The Trump campaign quickly issued a response to Mr. Biden’s remarks on Thursday. “In times like this, America needs leadership and Biden has shown none,” said Tim Murtaugh, a campaign spokesman. “President Trump acted early and decisively and has put the United States on stronger footing than other nations. His every move has been aimed at keeping Americans safe, while Joe Biden has sought to capitalize politically and stoke citizens’ fears.”

As for Mr. Sanders, Mr. Murtaugh said in another statement, “He’s just another Democrat candidate for president trying to score political points by recklessly provoking anxiety and fear.” He also argued that the proposal from Mr. Sanders, the Vermont senator — who supports a sweeping single-payer system — would “drive doctors and other medical workers away from the profession, leaving America woefully unprepared for public health emergencies.”

Even as the candidates sought to project images of leadership, they are still politicians who face another debate and another round of primary elections in the coming days, and they are scrambling to adjust to a presidential contest now unfolding amid a pandemic.

In one sign of the major changes the virus is forcing on the presidential race, Mr. Biden’s team on Wednesday announced that previously scheduled campaign events in Chicago and Miami would be transformed into “virtual events” ahead of next Tuesday’s primaries in Illinois, Florida and several other large, delegate-rich states. And Mr. Biden — whose famously tactile campaigning style is off-putting to some and delights others — acknowledged the need for “radical changes in our personal behaviors” that could affect “deeply ingrained behavior like handshakes and hugs.”

An internal campaign memo released Thursday instructed all staff members to begin working from home starting on Saturday, announced the closing of all offices to the public and said that the campaign would “hold smaller events like roundtables, house parties, and press statements, as well as virtual events.” Fund-raisers, the memo said, would “become virtual fund-raisers indefinitely.”

Mr. Sanders likewise canceled a rally in Cleveland on Tuesday, and his campaign has not scheduled any new public events. Jane Sanders, Mr. Sanders’s wife, told reporters on Thursday after he concluded his remarks that he would return to the Senate after the debate, and that he would stay in Washington.


Still, surrogates are continuing to make the rounds in key upcoming contests, and volunteers may be encouraged to head to states like Illinois and Georgia to help with activities like door-knocking, according to Dick Harpootlian, a South Carolina state senator and a Biden supporter who has been in touch with the campaign.


The remarks on Thursday were not the first time Mr. Biden has sought to assume the mantle of a sober, statesmanlike leader through a highly produced speech: In January, he delivered a sharp rebuke of Mr. Trump’s stewardship of tensions with Iran against a backdrop that appeared reminiscent of the White House briefing room.

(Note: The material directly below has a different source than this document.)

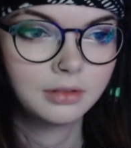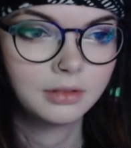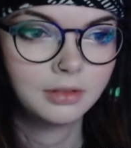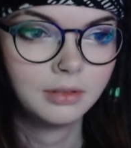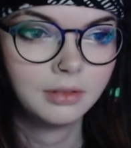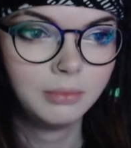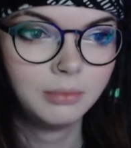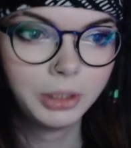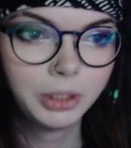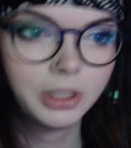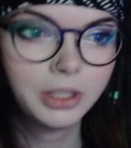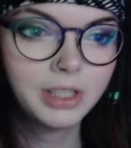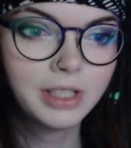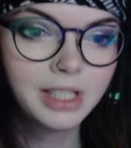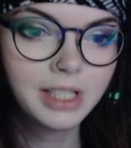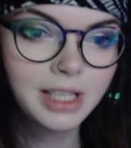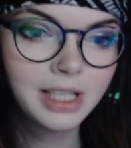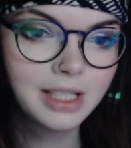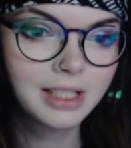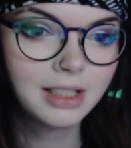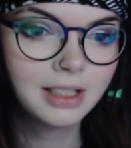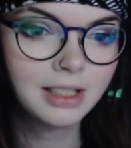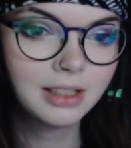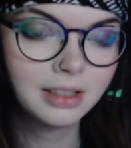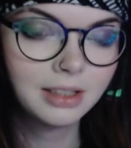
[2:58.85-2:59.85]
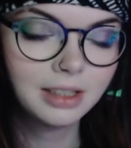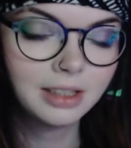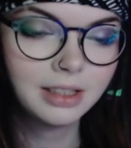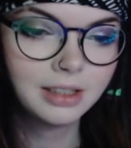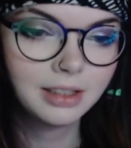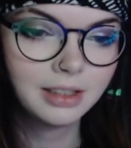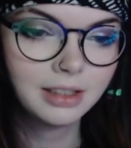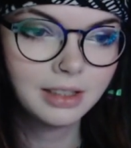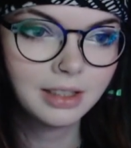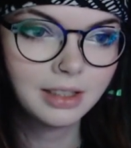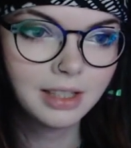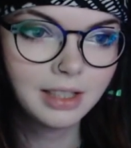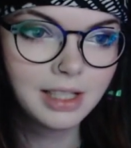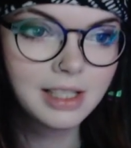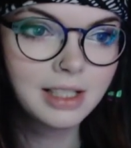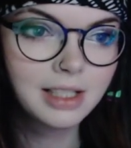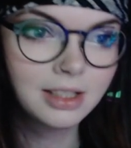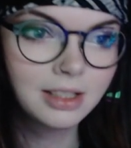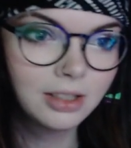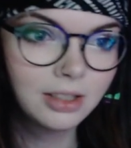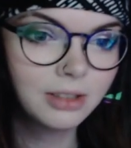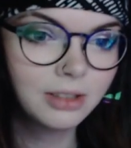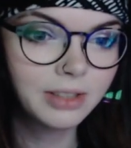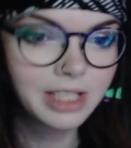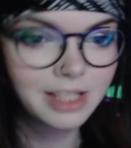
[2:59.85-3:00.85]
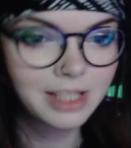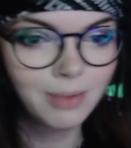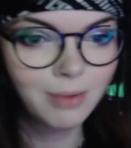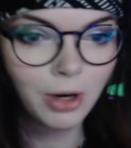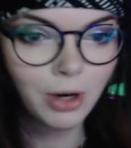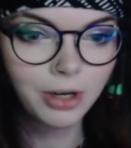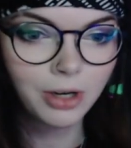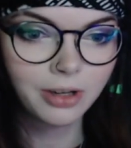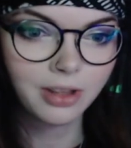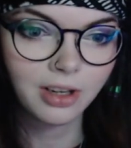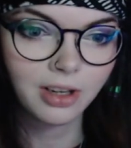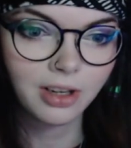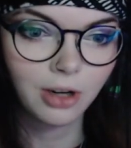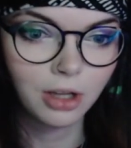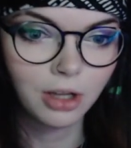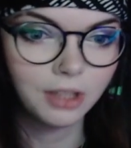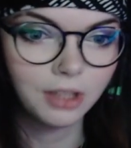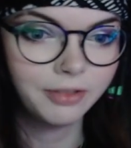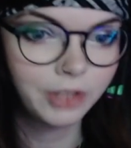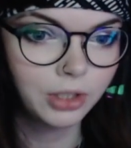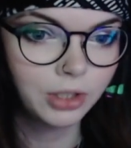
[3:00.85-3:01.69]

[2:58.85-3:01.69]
Because he's clearly smarter than all of you.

Yet that issue faded from the national forefront, and Mr. Biden went on to a fourth-place finish in the Iowa caucuses a few weeks later as he competed against what was, at the time, a crowded and competitive Democratic field.


He entered this speech, however, having amassed a big delegate advantage, and facing just one Democratic opponent, Mr. Sanders.


Katie Glueck reported from Wilmington, Del., and Sydney Ember from Burlington, Vt.